CS Colloquium

Spring 2021

Presented by the Computer Science Department
Wednesdays 12:00 - 12:50pm, Online
All lectures free and open to all
Email Dena Peacock for Zoom link

How does AI Perceive You?

Nina Marhamati
Assistant Professor
Computer Science Sonoma State University


Have you ever wondered how Siri, Alexa, or any chat-bot perceives you? We are interested in answering this question by making it possible to receive feedback from interactions with AI. Understanding the human message and emotion when approaching a machine is a valuable psychological experience and can tell us a lot about ourselves and our society. In collaboration with the Art Department, we are using AI methods to create a reaction to people’s interaction with machines.  The interaction received through sensory inputs is processed by the machine and the content of the interaction is decoded. Using deep learning models for natural language processing, the emotional state of the interaction is detected from the content. The detected state is used to visualize, in 2D or 3D, what the machine has perceived from the interaction. The final product will give the user a personalized interaction with the machine through a piece of art that reflects the user's emotion. This product can be combined with VR equipment and used for providing more realistic experience for game players, online training participants, or interaction with chat-bots.

Juneau: Managing and Guiding Data Science

Zachary Ives
Adani President's Distinguished Professor and Department Chair, Computer and Information Science Department
University of Pennsylvania


How do we promote large-scale data science and data sharing, e.g., in the sciences or across organizations? Many modern data science applications have been leveraging data lakes: schema-agnostic repositories of data files and data products, which offer limited organization and management capabilities. There is a need to build a new generation of data science environments, which leverage data lakes so scientists and analysts can find tables, schemas, workflows, and datasets useful to their task at hand. Juneau incorporates search and management solutions into the Jupyter Notebook data science platform, to enable scientists to augment training data, find potential features to extract, clean data, and find joinable or linkable tables. Our core methods also generalize to other settings where computational tasks involve execution of programs or scripts.

Addressing Climate Change through Drone Swarms

Emily Spahn
Software Engineer


Climate change is a major issue of concern worldwide. Trees are currently among the best ways to capture carbon. DroneSeed has been a leader in mass reforestation by drone, and is uniquely able to reforest after wildfires. We'll explore the evolution of technological needs to support this goal. Let's talk about how we went from the idea of combining biology with the emerging drone industry, to arrive at the realities of a startup putting seeds on the ground in post-wildfire environments.

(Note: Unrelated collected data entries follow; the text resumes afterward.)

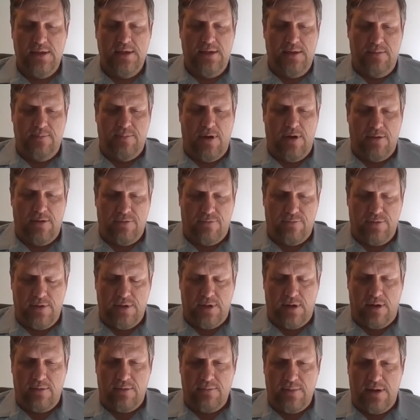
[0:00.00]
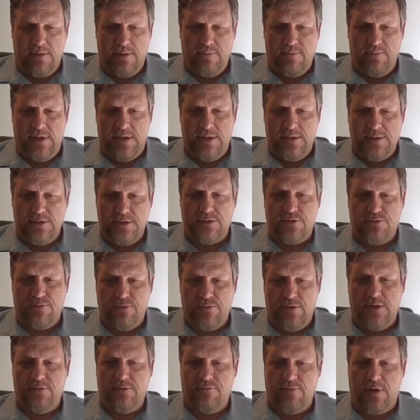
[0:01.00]
both, you know,
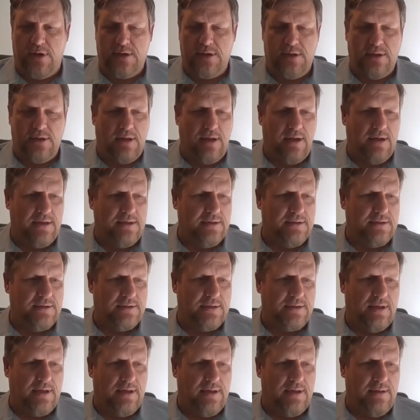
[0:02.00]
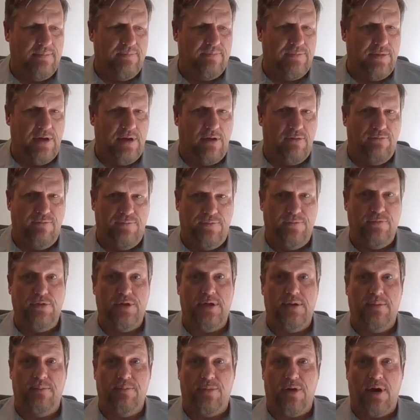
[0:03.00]
industry and regulators, you know,
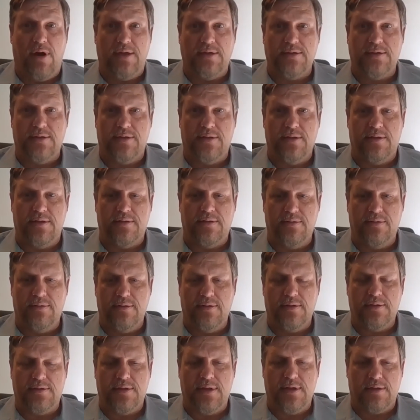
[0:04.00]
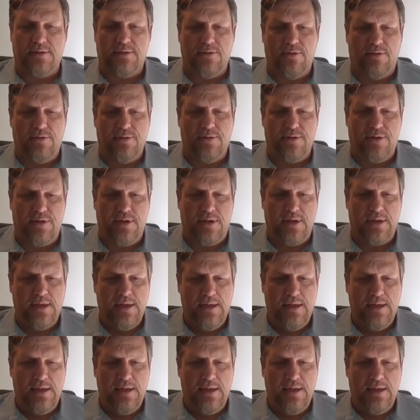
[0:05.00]
fully embrace the technology.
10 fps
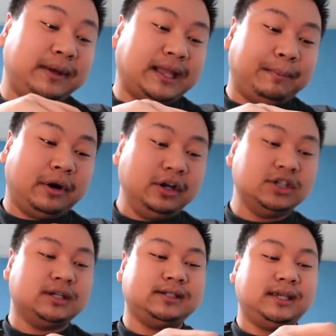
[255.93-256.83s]
make that
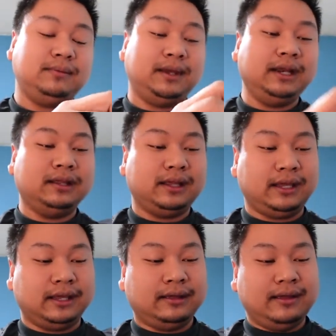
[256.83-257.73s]
purchase
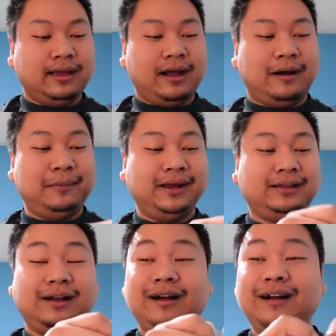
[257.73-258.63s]
immediately. Oh my
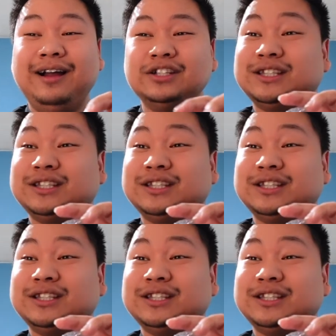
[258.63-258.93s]
gosh!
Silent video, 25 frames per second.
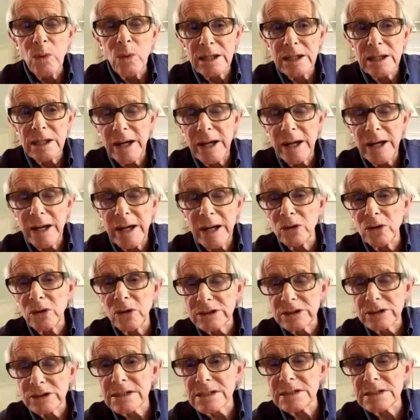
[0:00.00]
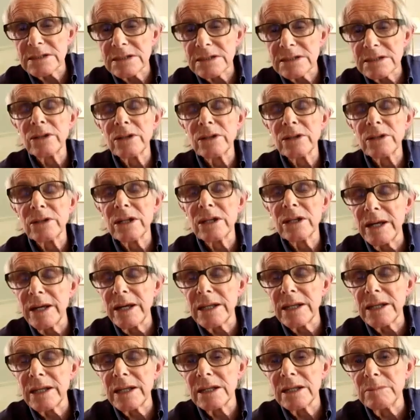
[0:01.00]
The wealthy pay more
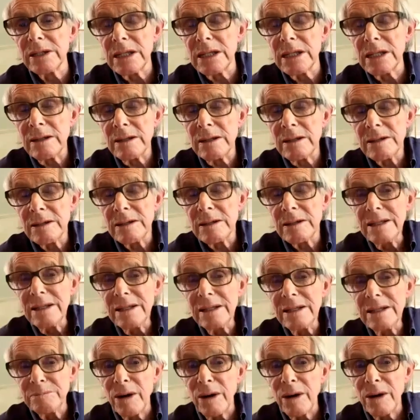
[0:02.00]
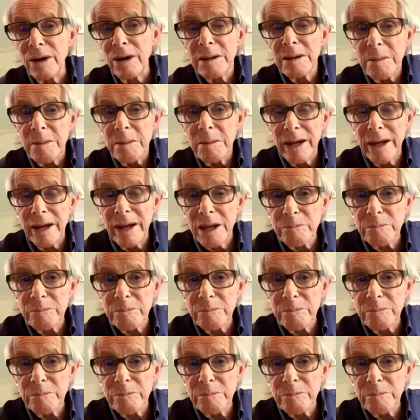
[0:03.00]
taxes. How do they make their money?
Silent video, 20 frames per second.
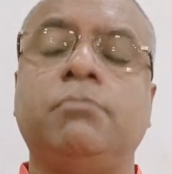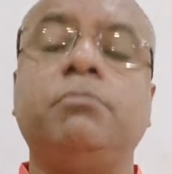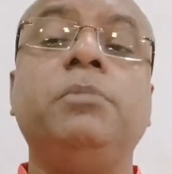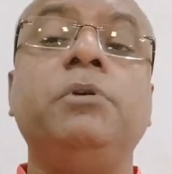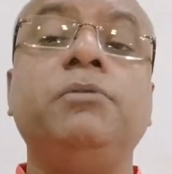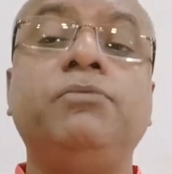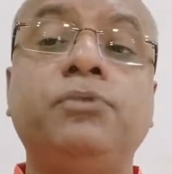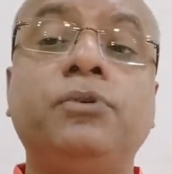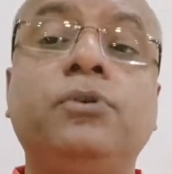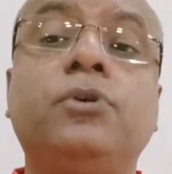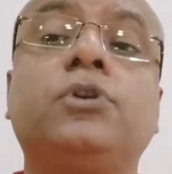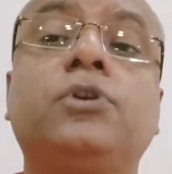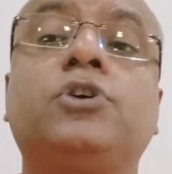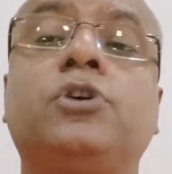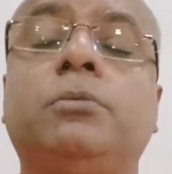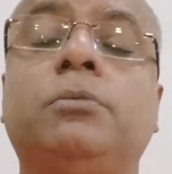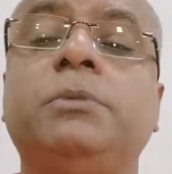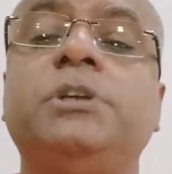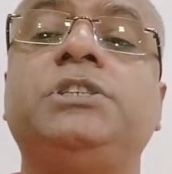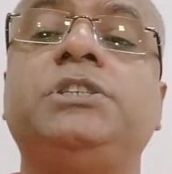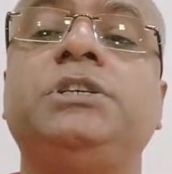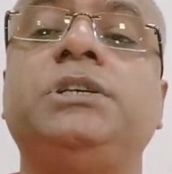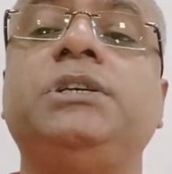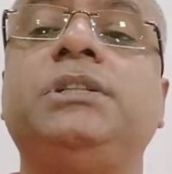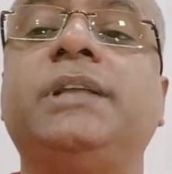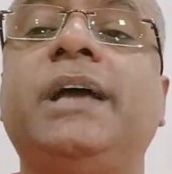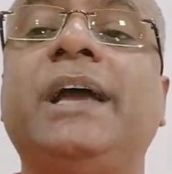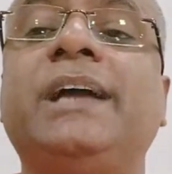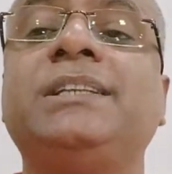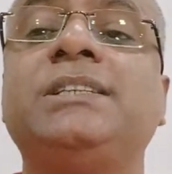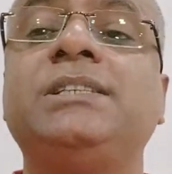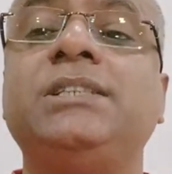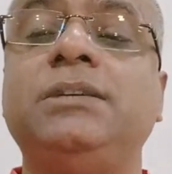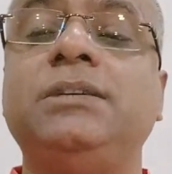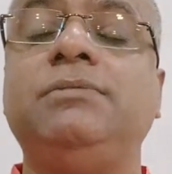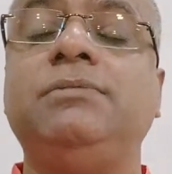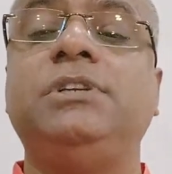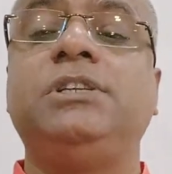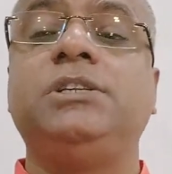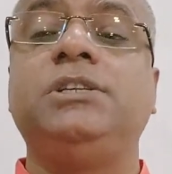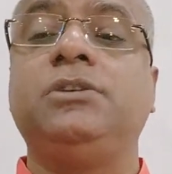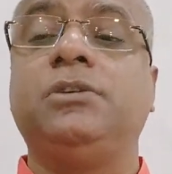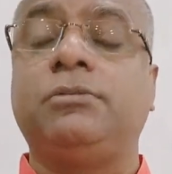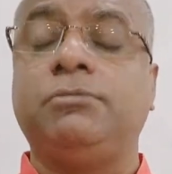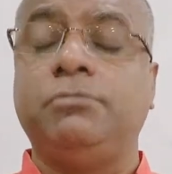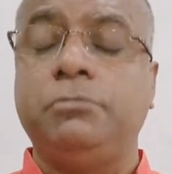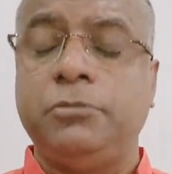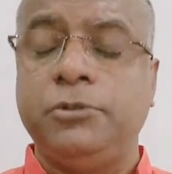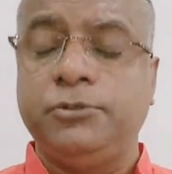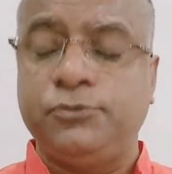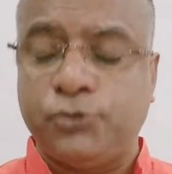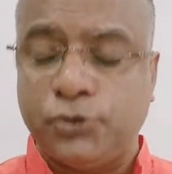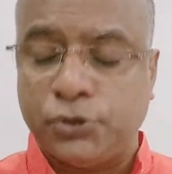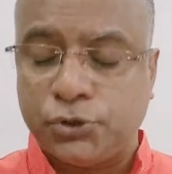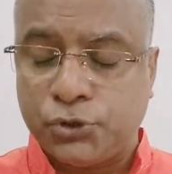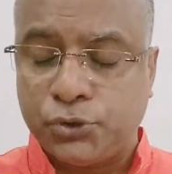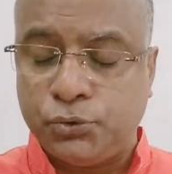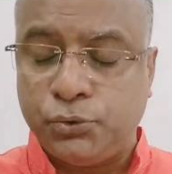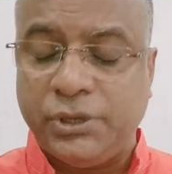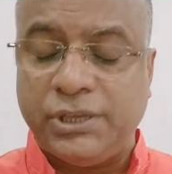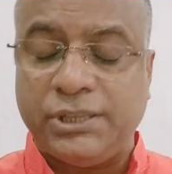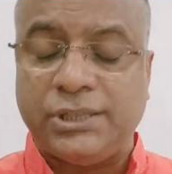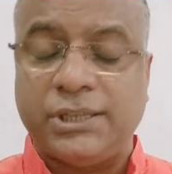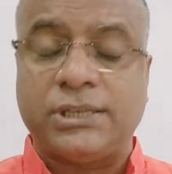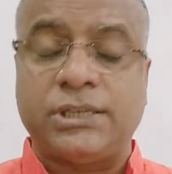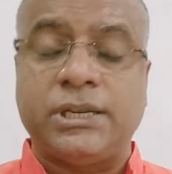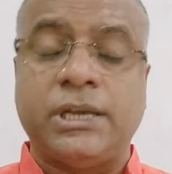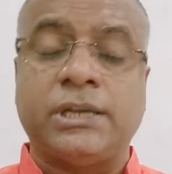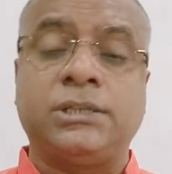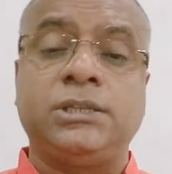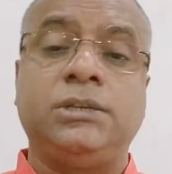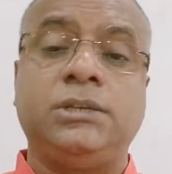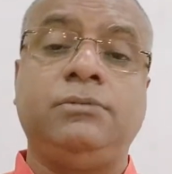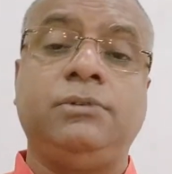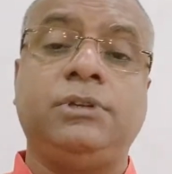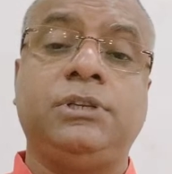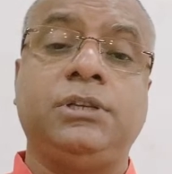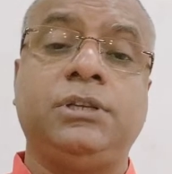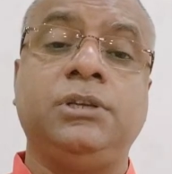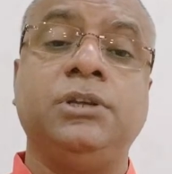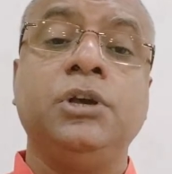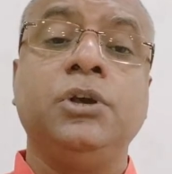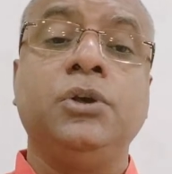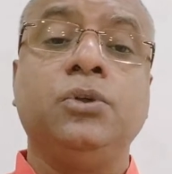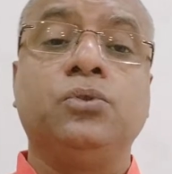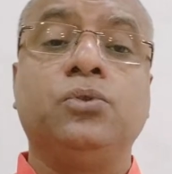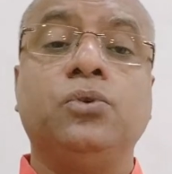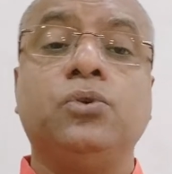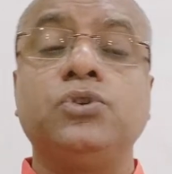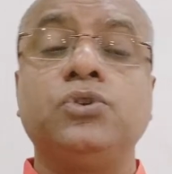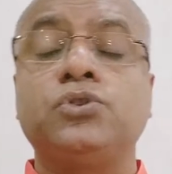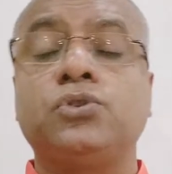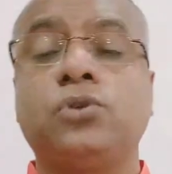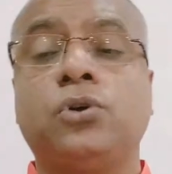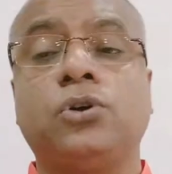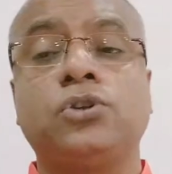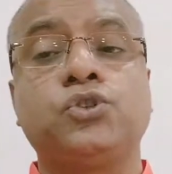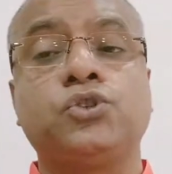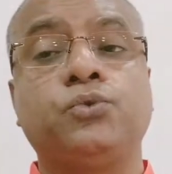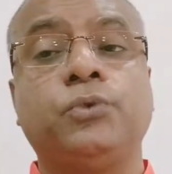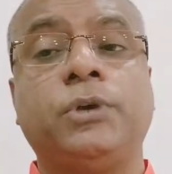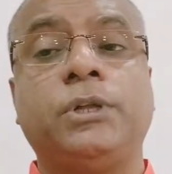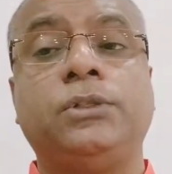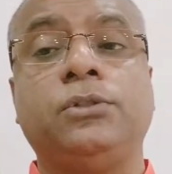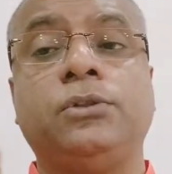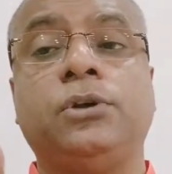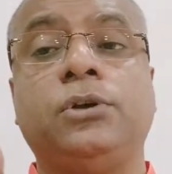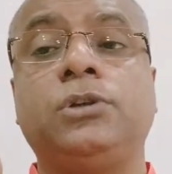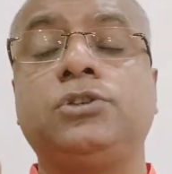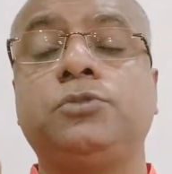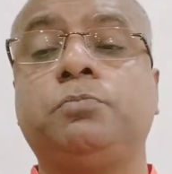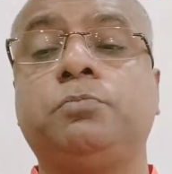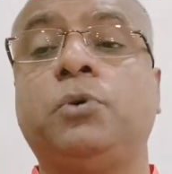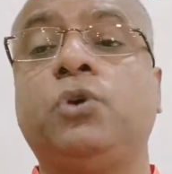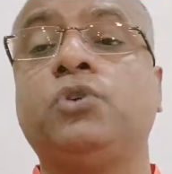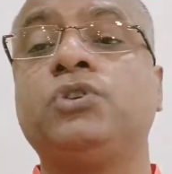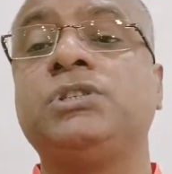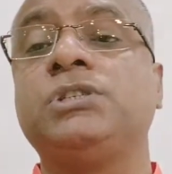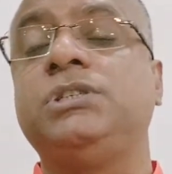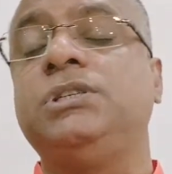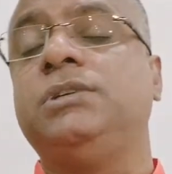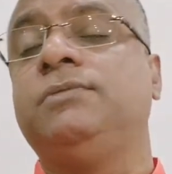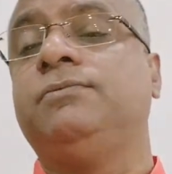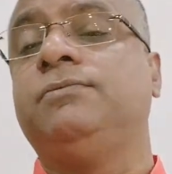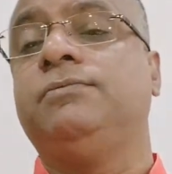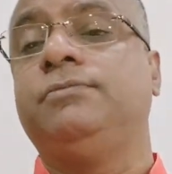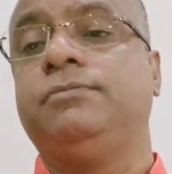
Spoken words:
before committing the activity or before doing that activity, those thoughts were not positive.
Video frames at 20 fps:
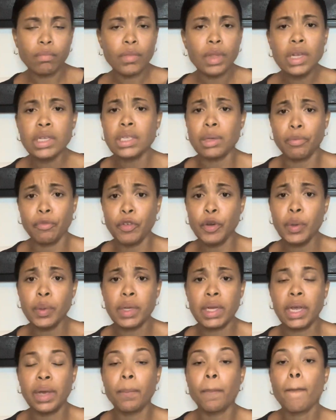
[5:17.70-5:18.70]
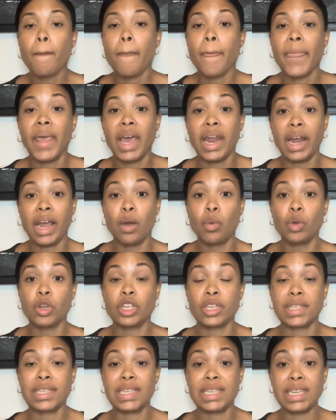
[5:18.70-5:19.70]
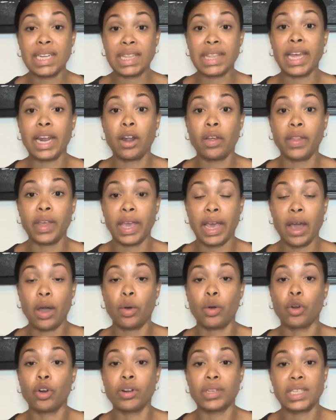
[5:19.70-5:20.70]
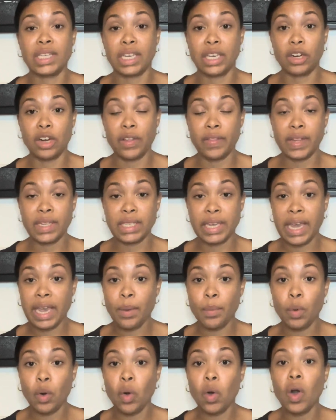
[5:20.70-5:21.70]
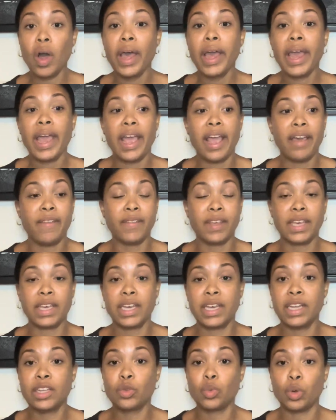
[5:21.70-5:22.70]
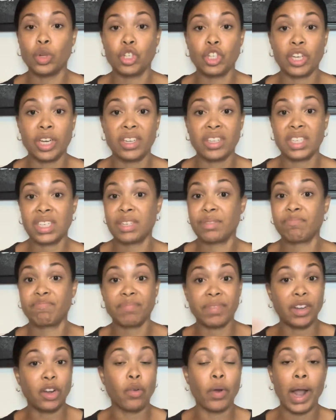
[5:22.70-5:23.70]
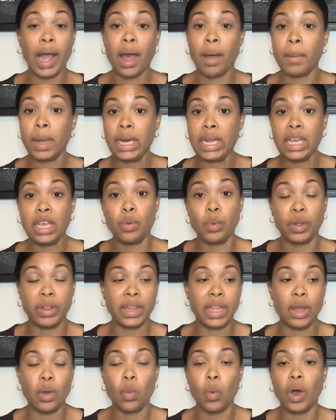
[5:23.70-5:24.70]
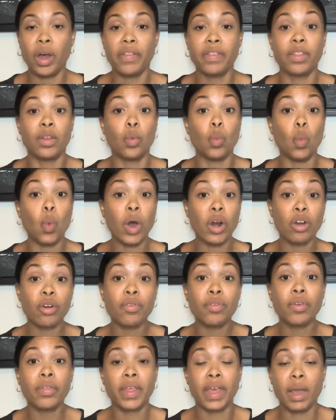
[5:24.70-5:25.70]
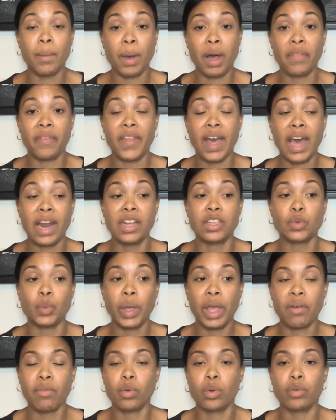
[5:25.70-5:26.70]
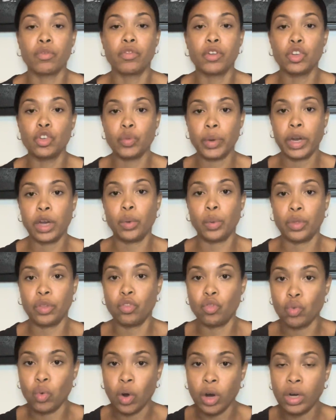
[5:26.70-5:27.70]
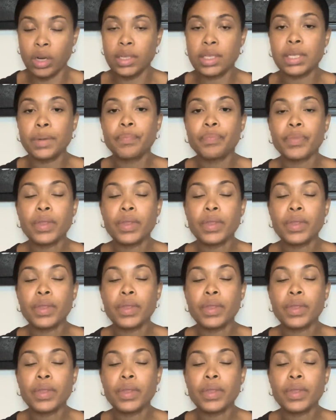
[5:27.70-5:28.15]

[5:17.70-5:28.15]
Some fruit dip. And I will just stick that on the counter or stick it on the table, and the kids will just grab and eat what they want. The wonderful thing about that is we have a refrigerator with drawers,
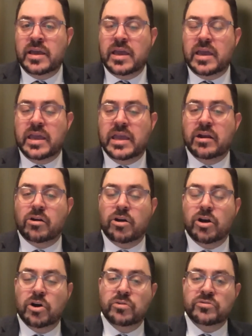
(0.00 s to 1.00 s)
in our
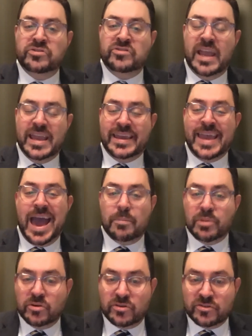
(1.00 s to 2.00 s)
own state
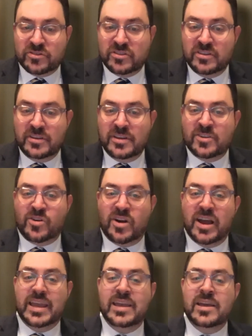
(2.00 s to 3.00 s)
capitals,
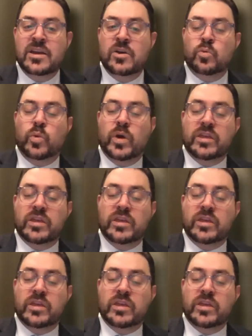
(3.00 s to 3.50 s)
right? With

Distributed Cache Invalidation at Scale

Greg Cooper
Software Engineer


Dr. Cooper will describe some of the challenges involved in building a large-scale distributed cache invalidation system and will present the design for one such system, called Thialfi, which was built and operated at Google for most of the past decade. He will also discuss the limitations of that design and touch on ways in which modern infrastructure allows improvements to it. The work is joint with Atul Adya, Phil Bogle, Dennis Geels, Brice Hulse, Larry Kai, Vishesh Khemani, Nick Kline, Colin Meek, Amanda Moreton, Daniel Myers, and Michael Piatek.

Machine Learning Enhanced Video Accessibility for Blind and Low Vision Individuals

Ilmi Yoon
Professor, Computer Science Dept.
San Francisco State University


The blind or visually impaired often miss out on the visual information conveyed through videos. The vast majority of online video material is currently not accessible to millions of visually-impaired people who would significantly benefit from improved access to videos for education, employment, and entertainment purposes.

This work addresses two major issues:

  1. Enhancing video accessibility for blind or visually-impaired individuals.
  2. Generating well-structured training data to advance the state of the art in video understanding.

Spring 2021 Short Presentations Of Student Research



Short presentations of research carried out by Sonoma State Computer Science Students.